Supplied material Start Marker

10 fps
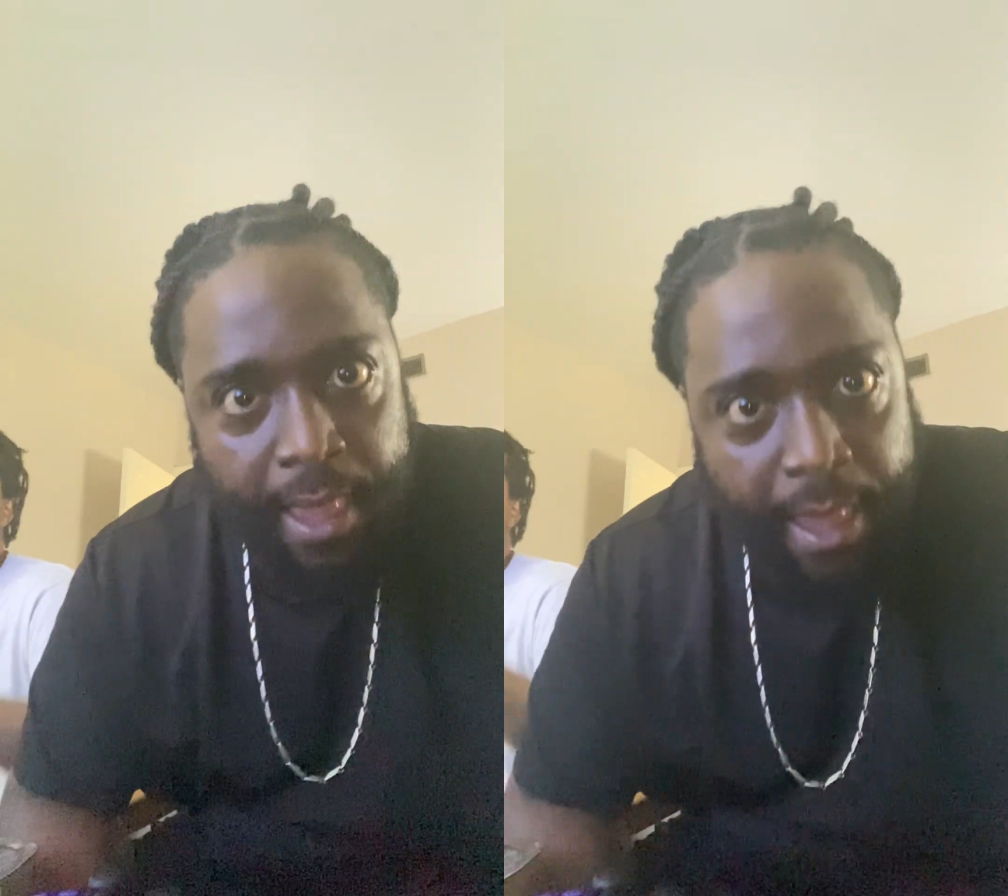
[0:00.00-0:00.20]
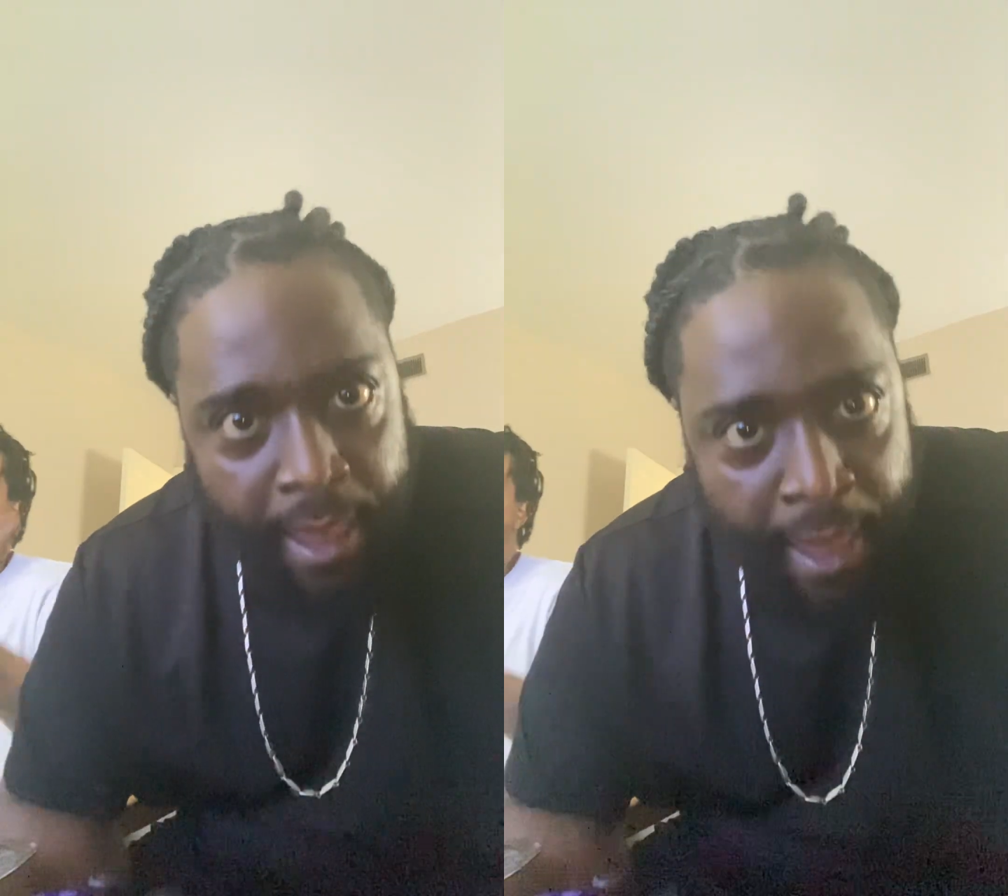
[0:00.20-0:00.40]

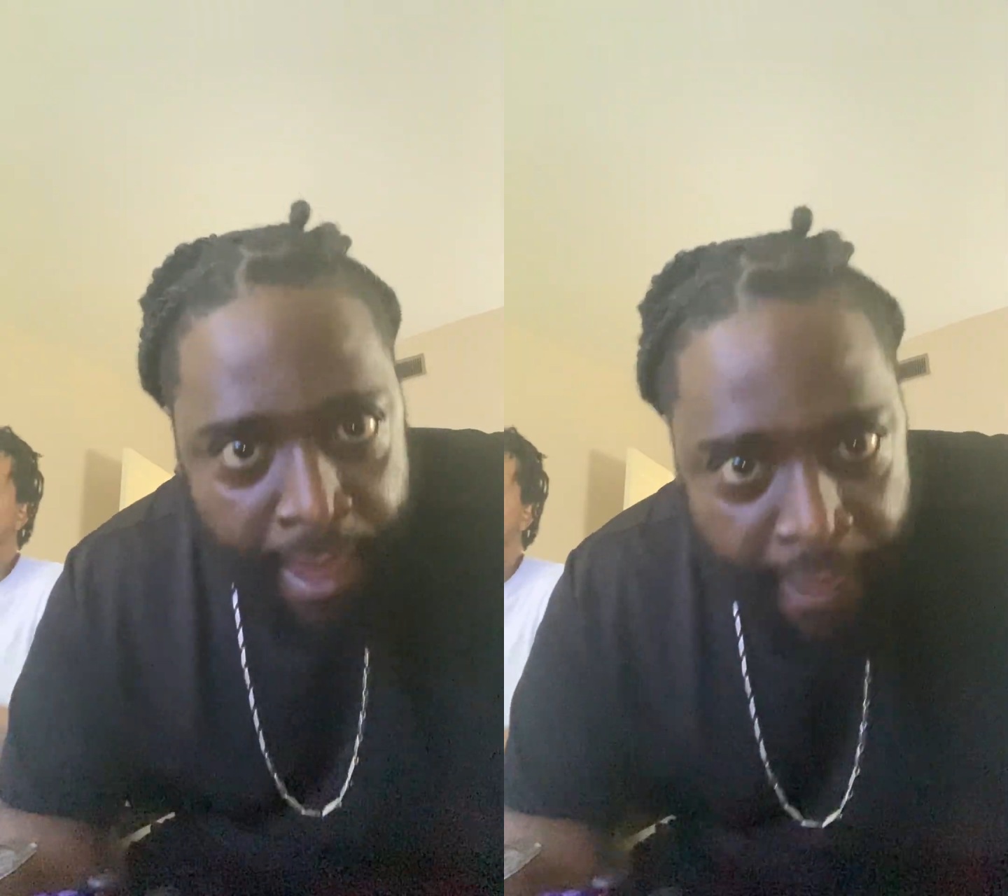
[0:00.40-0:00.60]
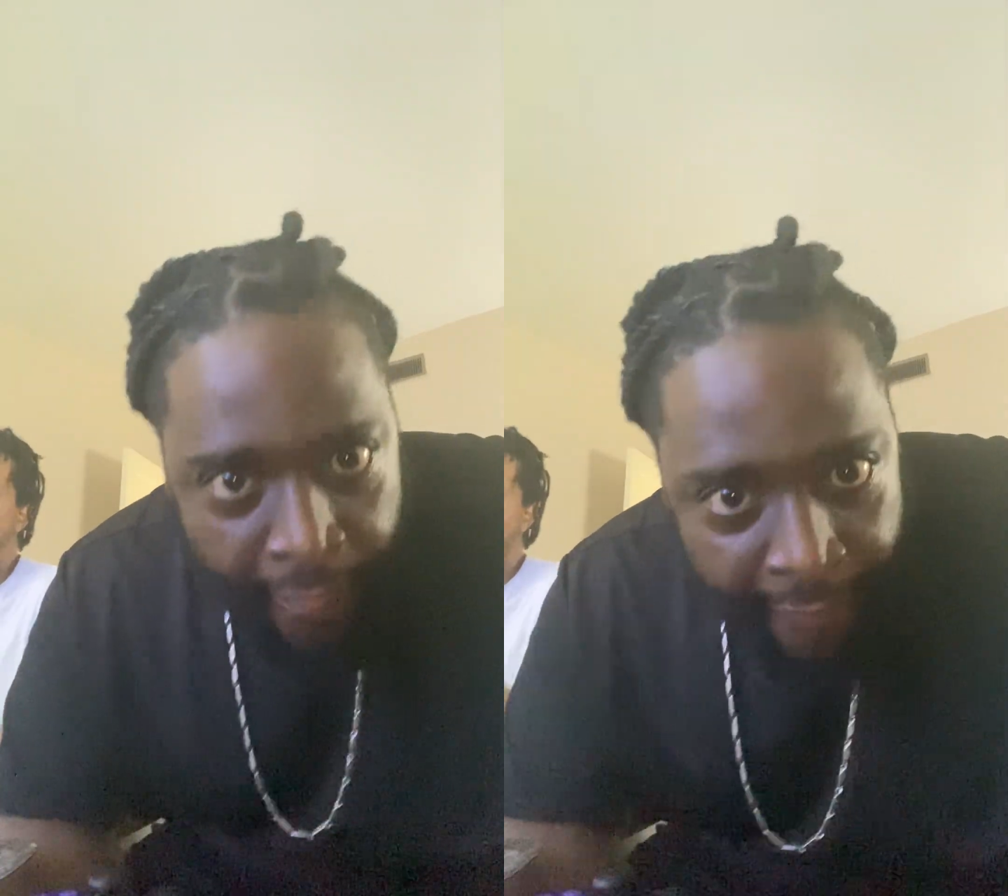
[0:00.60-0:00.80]
Thank
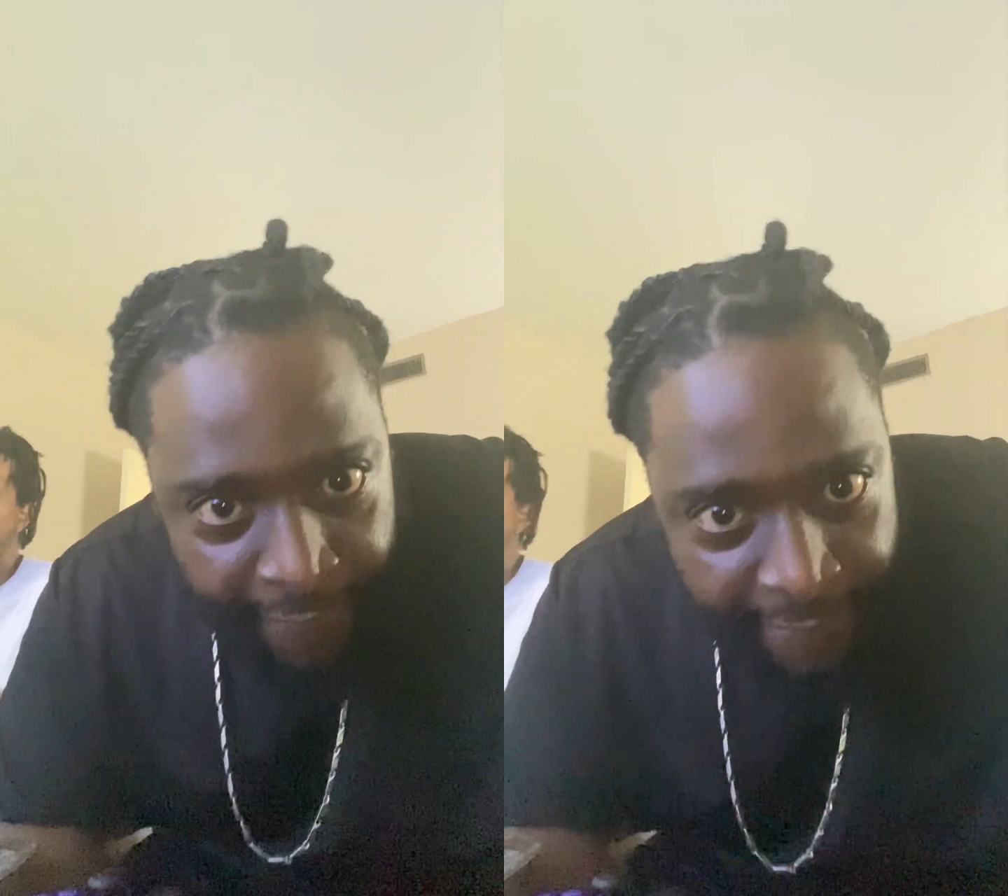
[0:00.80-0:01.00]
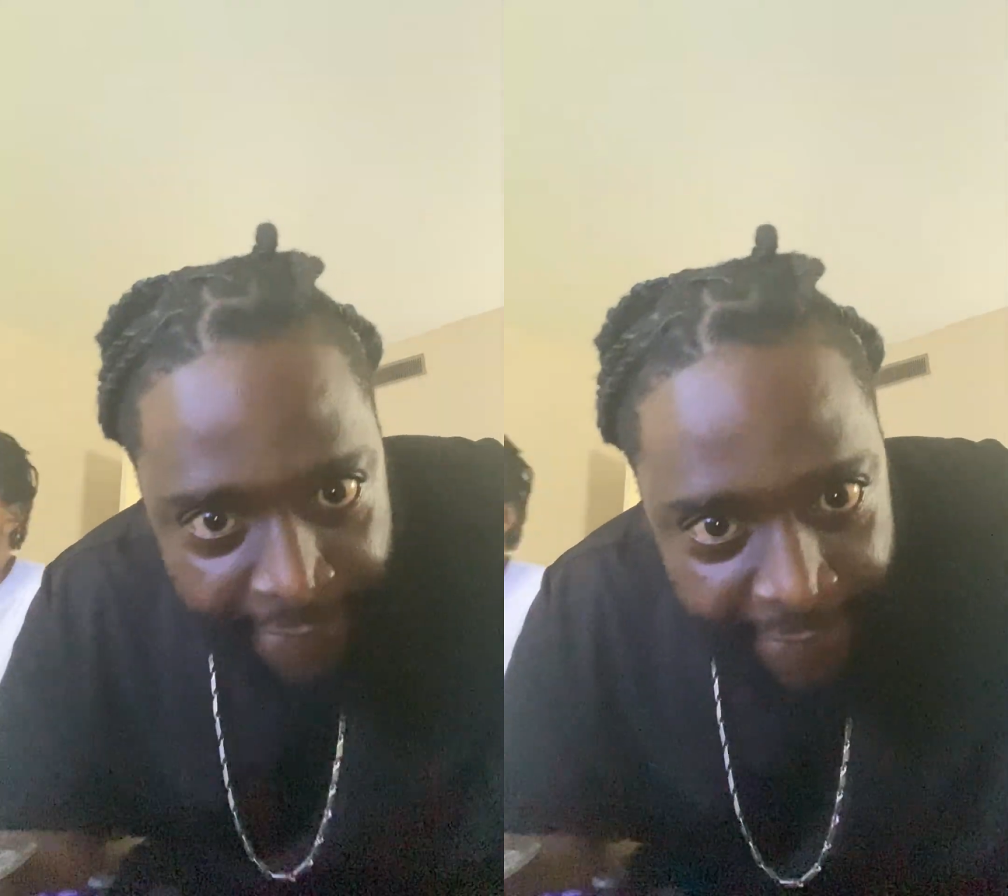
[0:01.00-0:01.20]
you,
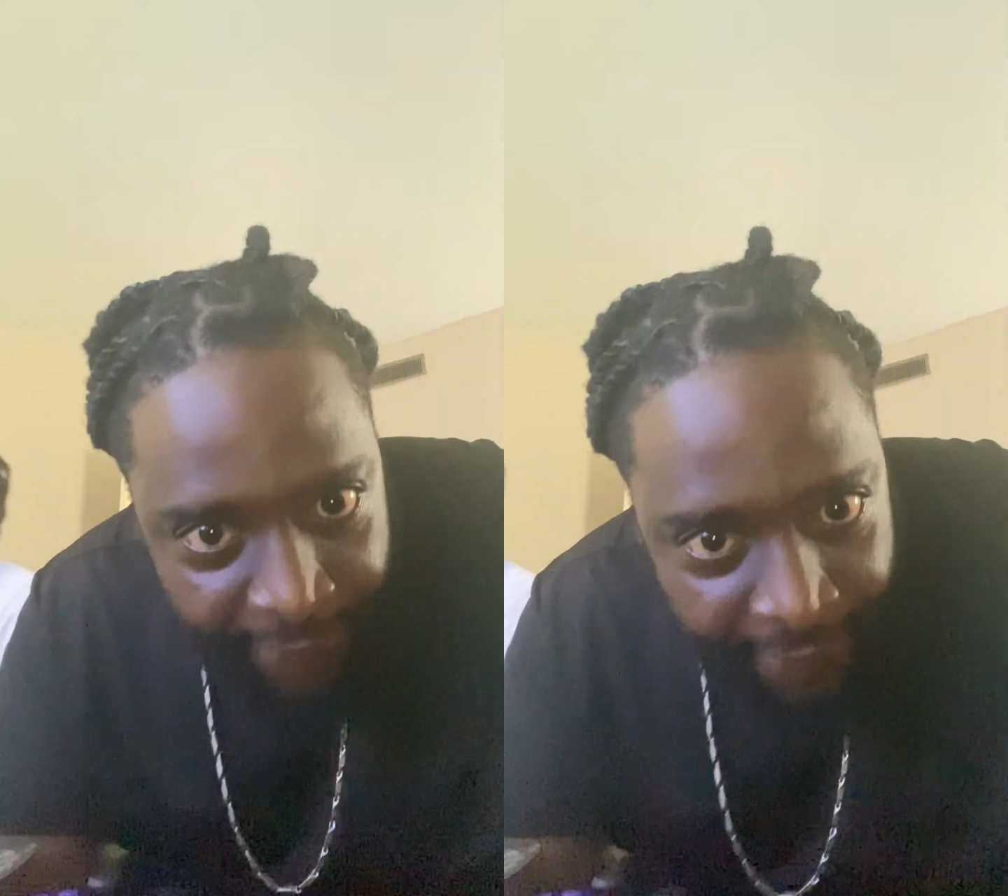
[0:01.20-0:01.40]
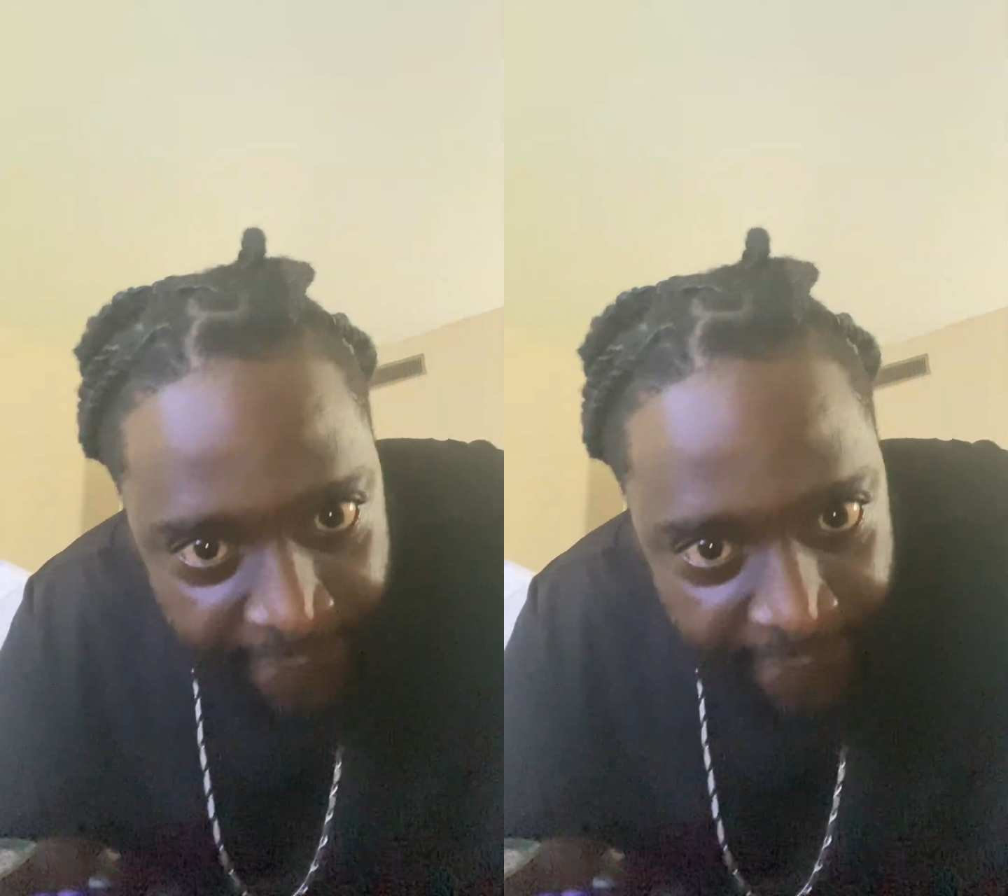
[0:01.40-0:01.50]
dumbass.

Supplied material End Marker

→ **Task directions**
Any images must be dropped; all other material is to be printed exactly.

→ **Answer box**
10 fps
[0:00.00-0:00.20]
[0:00.20-0:00.40]

[0:00.40-0:00.60]
[0:00.60-0:00.80]
Thank
[0:00.80-0:01.00]
[0:01.00-0:01.20]
you,
[0:01.20-0:01.40]
[0:01.40-0:01.50]
dumbass.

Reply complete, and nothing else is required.